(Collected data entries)
══════
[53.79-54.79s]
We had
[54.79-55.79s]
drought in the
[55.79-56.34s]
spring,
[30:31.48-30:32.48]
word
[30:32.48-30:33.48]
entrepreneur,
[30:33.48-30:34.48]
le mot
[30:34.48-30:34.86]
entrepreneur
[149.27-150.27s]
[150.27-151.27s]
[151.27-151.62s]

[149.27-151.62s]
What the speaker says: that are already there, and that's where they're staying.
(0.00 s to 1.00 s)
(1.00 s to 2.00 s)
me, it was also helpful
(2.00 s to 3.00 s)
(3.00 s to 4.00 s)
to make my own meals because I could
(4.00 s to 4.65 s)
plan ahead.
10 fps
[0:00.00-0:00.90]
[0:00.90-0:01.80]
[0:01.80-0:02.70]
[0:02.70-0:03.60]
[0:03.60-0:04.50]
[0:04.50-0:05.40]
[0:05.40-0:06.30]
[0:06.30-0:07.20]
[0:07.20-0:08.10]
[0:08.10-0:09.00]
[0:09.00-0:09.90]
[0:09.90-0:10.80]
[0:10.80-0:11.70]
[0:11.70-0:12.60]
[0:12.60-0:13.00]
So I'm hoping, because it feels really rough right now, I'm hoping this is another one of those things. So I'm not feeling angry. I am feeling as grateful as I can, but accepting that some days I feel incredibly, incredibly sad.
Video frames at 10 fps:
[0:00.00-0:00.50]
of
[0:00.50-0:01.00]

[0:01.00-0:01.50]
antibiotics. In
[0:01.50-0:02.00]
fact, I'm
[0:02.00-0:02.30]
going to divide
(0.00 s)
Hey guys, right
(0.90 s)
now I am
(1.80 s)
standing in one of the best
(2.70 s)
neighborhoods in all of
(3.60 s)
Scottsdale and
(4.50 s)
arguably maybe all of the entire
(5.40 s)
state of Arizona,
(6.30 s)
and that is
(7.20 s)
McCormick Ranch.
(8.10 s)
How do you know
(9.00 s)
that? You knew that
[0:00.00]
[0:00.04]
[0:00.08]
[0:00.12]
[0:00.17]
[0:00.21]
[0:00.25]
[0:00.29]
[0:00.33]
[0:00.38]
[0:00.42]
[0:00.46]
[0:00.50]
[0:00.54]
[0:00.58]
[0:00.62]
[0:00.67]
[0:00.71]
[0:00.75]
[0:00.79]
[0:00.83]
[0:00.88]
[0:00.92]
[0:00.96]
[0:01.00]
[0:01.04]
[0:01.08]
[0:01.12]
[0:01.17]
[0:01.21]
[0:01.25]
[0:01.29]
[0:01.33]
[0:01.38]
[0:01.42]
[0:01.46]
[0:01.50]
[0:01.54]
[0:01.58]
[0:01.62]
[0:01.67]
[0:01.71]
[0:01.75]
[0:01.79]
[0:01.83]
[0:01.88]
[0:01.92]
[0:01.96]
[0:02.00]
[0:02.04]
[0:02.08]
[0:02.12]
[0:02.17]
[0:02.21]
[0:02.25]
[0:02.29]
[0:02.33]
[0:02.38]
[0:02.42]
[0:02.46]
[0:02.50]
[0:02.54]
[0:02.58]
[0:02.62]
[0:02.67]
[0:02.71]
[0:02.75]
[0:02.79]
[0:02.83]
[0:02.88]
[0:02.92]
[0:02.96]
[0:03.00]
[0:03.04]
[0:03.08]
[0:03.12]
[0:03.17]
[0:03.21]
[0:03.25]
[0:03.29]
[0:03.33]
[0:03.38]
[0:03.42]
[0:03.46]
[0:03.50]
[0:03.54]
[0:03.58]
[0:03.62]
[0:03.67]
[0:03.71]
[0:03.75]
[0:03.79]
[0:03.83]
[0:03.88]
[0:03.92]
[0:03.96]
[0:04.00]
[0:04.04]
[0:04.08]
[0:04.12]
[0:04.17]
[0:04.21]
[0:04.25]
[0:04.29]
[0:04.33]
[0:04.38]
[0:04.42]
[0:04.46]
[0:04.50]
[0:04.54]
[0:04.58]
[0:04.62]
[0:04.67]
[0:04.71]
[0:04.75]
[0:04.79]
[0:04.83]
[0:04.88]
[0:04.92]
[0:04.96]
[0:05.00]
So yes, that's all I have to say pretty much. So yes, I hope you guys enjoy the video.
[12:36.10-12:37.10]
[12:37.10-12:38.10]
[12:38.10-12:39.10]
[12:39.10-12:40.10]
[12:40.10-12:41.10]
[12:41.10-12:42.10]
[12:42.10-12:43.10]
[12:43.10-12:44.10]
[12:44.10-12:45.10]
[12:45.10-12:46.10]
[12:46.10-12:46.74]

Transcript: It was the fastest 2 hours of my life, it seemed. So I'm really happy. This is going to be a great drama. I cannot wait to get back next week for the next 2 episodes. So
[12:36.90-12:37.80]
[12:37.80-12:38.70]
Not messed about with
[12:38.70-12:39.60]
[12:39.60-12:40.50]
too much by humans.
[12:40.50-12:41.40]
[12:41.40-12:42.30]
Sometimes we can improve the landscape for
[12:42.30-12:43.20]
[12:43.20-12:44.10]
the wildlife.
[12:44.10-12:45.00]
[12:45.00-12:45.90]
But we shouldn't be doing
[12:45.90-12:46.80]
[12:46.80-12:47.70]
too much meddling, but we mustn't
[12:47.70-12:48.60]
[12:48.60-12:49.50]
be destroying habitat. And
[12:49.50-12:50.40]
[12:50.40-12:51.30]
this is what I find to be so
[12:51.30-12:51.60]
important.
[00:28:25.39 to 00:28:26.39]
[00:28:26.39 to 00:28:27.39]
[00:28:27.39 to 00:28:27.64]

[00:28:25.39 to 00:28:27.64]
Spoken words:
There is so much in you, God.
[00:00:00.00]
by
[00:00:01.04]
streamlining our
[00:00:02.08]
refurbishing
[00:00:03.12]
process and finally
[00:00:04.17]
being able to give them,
══════
Task directions | Could you retype all of the entries exactly, leaving none out?

Response area |
[53.79-54.79s]
We had
[54.79-55.79s]
drought in the
[55.79-56.34s]
spring,
[30:31.48-30:32.48]
word
[30:32.48-30:33.48]
entrepreneur,
[30:33.48-30:34.48]
le mot
[30:34.48-30:34.86]
entrepreneur
[149.27-150.27s]
[150.27-151.27s]
[151.27-151.62s]

[149.27-151.62s]
What the speaker says: that are already there, and that's where they're staying.
(0.00 s to 1.00 s)
(1.00 s to 2.00 s)
me, it was also helpful
(2.00 s to 3.00 s)
(3.00 s to 4.00 s)
to make my own meals because I could
(4.00 s to 4.65 s)
plan ahead.
10 fps
[0:00.00-0:00.90]
[0:00.90-0:01.80]
[0:01.80-0:02.70]
[0:02.70-0:03.60]
[0:03.60-0:04.50]
[0:04.50-0:05.40]
[0:05.40-0:06.30]
[0:06.30-0:07.20]
[0:07.20-0:08.10]
[0:08.10-0:09.00]
[0:09.00-0:09.90]
[0:09.90-0:10.80]
[0:10.80-0:11.70]
[0:11.70-0:12.60]
[0:12.60-0:13.00]
So I'm hoping, because it feels really rough right now, I'm hoping this is another one of those things. So I'm not feeling angry. I am feeling as grateful as I can, but accepting that some days I feel incredibly, incredibly sad.
Video frames at 10 fps:
[0:00.00-0:00.50]
of
[0:00.50-0:01.00]

[0:01.00-0:01.50]
antibiotics. In
[0:01.50-0:02.00]
fact, I'm
[0:02.00-0:02.30]
going to divide
(0.00 s)
Hey guys, right
(0.90 s)
now I am
(1.80 s)
standing in one of the best
(2.70 s)
neighborhoods in all of
(3.60 s)
Scottsdale and
(4.50 s)
arguably maybe all of the entire
(5.40 s)
state of Arizona,
(6.30 s)
and that is
(7.20 s)
McCormick Ranch.
(8.10 s)
How do you know
(9.00 s)
that? You knew that
[0:00.00]
[0:00.04]
[0:00.08]
[0:00.12]
[0:00.17]
[0:00.21]
[0:00.25]
[0:00.29]
[0:00.33]
[0:00.38]
[0:00.42]
[0:00.46]
[0:00.50]
[0:00.54]
[0:00.58]
[0:00.62]
[0:00.67]
[0:00.71]
[0:00.75]
[0:00.79]
[0:00.83]
[0:00.88]
[0:00.92]
[0:00.96]
[0:01.00]
[0:01.04]
[0:01.08]
[0:01.12]
[0:01.17]
[0:01.21]
[0:01.25]
[0:01.29]
[0:01.33]
[0:01.38]
[0:01.42]
[0:01.46]
[0:01.50]
[0:01.54]
[0:01.58]
[0:01.62]
[0:01.67]
[0:01.71]
[0:01.75]
[0:01.79]
[0:01.83]
[0:01.88]
[0:01.92]
[0:01.96]
[0:02.00]
[0:02.04]
[0:02.08]
[0:02.12]
[0:02.17]
[0:02.21]
[0:02.25]
[0:02.29]
[0:02.33]
[0:02.38]
[0:02.42]
[0:02.46]
[0:02.50]
[0:02.54]
[0:02.58]
[0:02.62]
[0:02.67]
[0:02.71]
[0:02.75]
[0:02.79]
[0:02.83]
[0:02.88]
[0:02.92]
[0:02.96]
[0:03.00]
[0:03.04]
[0:03.08]
[0:03.12]
[0:03.17]
[0:03.21]
[0:03.25]
[0:03.29]
[0:03.33]
[0:03.38]
[0:03.42]
[0:03.46]
[0:03.50]
[0:03.54]
[0:03.58]
[0:03.62]
[0:03.67]
[0:03.71]
[0:03.75]
[0:03.79]
[0:03.83]
[0:03.88]
[0:03.92]
[0:03.96]
[0:04.00]
[0:04.04]
[0:04.08]
[0:04.12]
[0:04.17]
[0:04.21]
[0:04.25]
[0:04.29]
[0:04.33]
[0:04.38]
[0:04.42]
[0:04.46]
[0:04.50]
[0:04.54]
[0:04.58]
[0:04.62]
[0:04.67]
[0:04.71]
[0:04.75]
[0:04.79]
[0:04.83]
[0:04.88]
[0:04.92]
[0:04.96]
[0:05.00]
So yes, that's all I have to say pretty much. So yes, I hope you guys enjoy the video.
[12:36.10-12:37.10]
[12:37.10-12:38.10]
[12:38.10-12:39.10]
[12:39.10-12:40.10]
[12:40.10-12:41.10]
[12:41.10-12:42.10]
[12:42.10-12:43.10]
[12:43.10-12:44.10]
[12:44.10-12:45.10]
[12:45.10-12:46.10]
[12:46.10-12:46.74]

Transcript: It was the fastest 2 hours of my life, it seemed. So I'm really happy. This is going to be a great drama. I cannot wait to get back next week for the next 2 episodes. So
[12:36.90-12:37.80]
[12:37.80-12:38.70]
Not messed about with
[12:38.70-12:39.60]
[12:39.60-12:40.50]
too much by humans.
[12:40.50-12:41.40]
[12:41.40-12:42.30]
Sometimes we can improve the landscape for
[12:42.30-12:43.20]
[12:43.20-12:44.10]
the wildlife.
[12:44.10-12:45.00]
[12:45.00-12:45.90]
But we shouldn't be doing
[12:45.90-12:46.80]
[12:46.80-12:47.70]
too much meddling, but we mustn't
[12:47.70-12:48.60]
[12:48.60-12:49.50]
be destroying habitat. And
[12:49.50-12:50.40]
[12:50.40-12:51.30]
this is what I find to be so
[12:51.30-12:51.60]
important.
[00:28:25.39 to 00:28:26.39]
[00:28:26.39 to 00:28:27.39]
[00:28:27.39 to 00:28:27.64]

[00:28:25.39 to 00:28:27.64]
Spoken words:
There is so much in you, God.
[00:00:00.00]
by
[00:00:01.04]
streamlining our
[00:00:02.08]
refurbishing
[00:00:03.12]
process and finally
[00:00:04.17]
being able to give them,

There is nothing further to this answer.